Serial Number: 110
Year: 2023
Kind of Traffic: Simulated + Real
Publicly Available: Yes
Count of Records: 1000,000 samples
Features Count: 21
No. of citations: 19
Attack Type: DDoS, Brute Force, etc
Download Links: Not Available
Abstract: The IDSAI dataset is a recently developed well-balanced dataset designed for assessing the effectiveness of supervised machine learning methods in identifying intrusions through the analysis of traffic captures of network in IoT communications. Formed in a real-world attack setting, the dataset comprises intrusions, totalling 1,000,000 samples.
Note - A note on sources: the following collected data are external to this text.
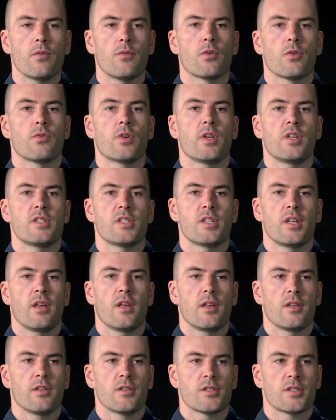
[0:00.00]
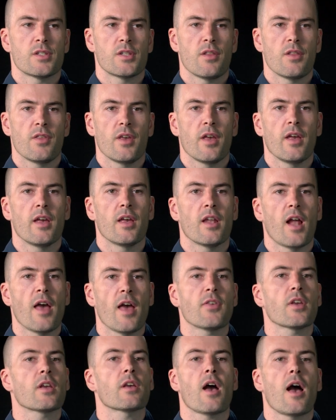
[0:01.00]
of the reasons that
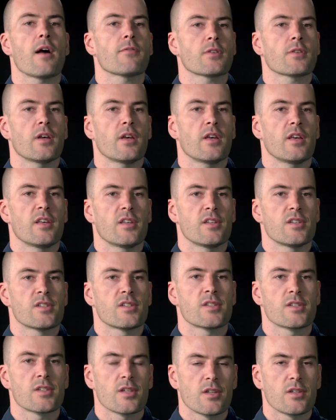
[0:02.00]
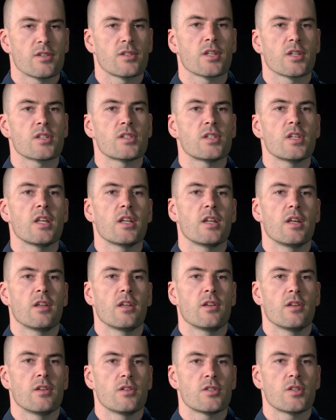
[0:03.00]
I think Kafka has
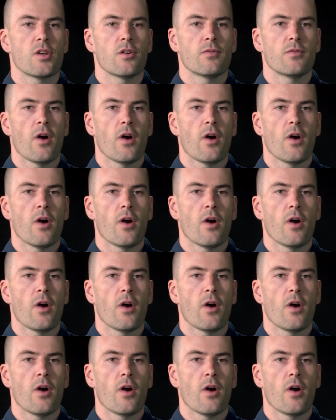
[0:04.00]
succeeded so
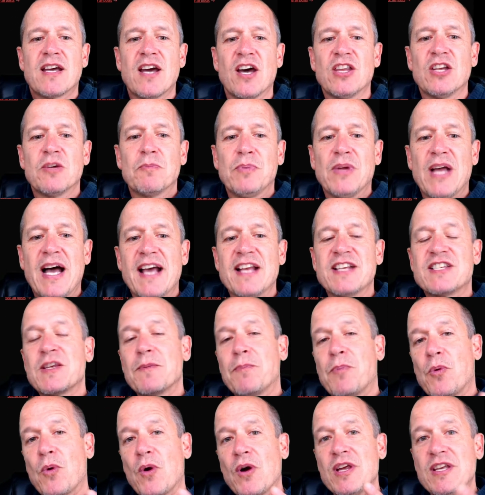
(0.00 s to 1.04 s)
Colorblind
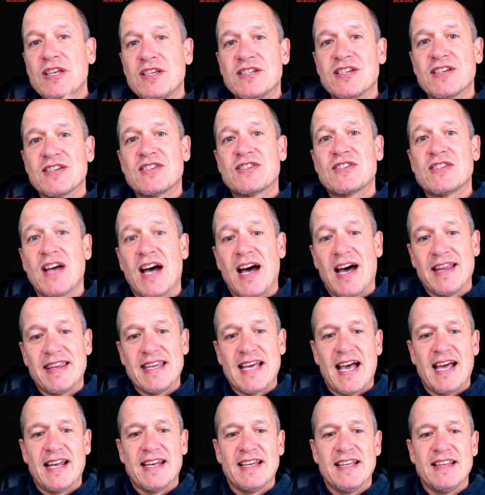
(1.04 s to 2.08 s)
support, you just saw
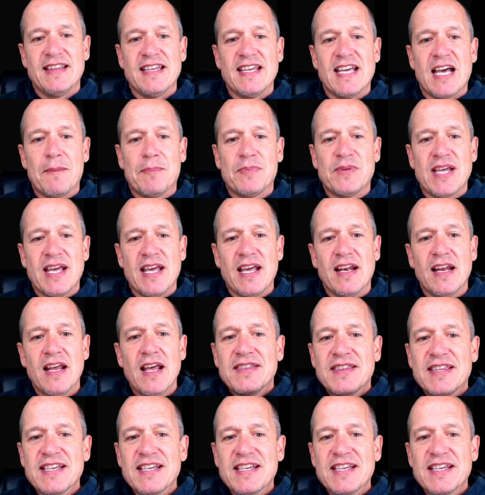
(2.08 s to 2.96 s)
that in the update.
Initially, it featured twenty four (24) attributes, but after initial pre-processing some features like ports and IP addresses susceptible to manipulation by attackers are removed and dataset was refined to two label columns and nineteen (19) variables, resulting in a 1,000,000 × 21 matrix. The dataset is evenly split between non-intrusion (500,000 samples) and intrusion (500,000 samples) categories. Within the intrusion class, there are ten distinct types, each represented by 50,000 data samples. The ten intrusion types encompass, SYN/ACK and RST Flooding, ICMP echo request Flood/Ping Flood, SYN/ACK Flooding, ARP spoofing, SYN Flooding faster, DDoS MAC Flood, IP Fragmentation, Brute Force SSH, TCP Null, and UDP port scan. The dataset has been made publicly available for research purposes.